**Problem statement**
The records appear below. Set down exactly each line from the one that contains "[0:00.00-0:00.90]" through the last, both included.

----

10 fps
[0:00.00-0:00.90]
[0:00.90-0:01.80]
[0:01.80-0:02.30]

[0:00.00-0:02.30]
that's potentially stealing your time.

----

**Finished exercise**
[0:00.00-0:00.90]
[0:00.90-0:01.80]
[0:01.80-0:02.30]

[0:00.00-0:02.30]
that's potentially stealing your time.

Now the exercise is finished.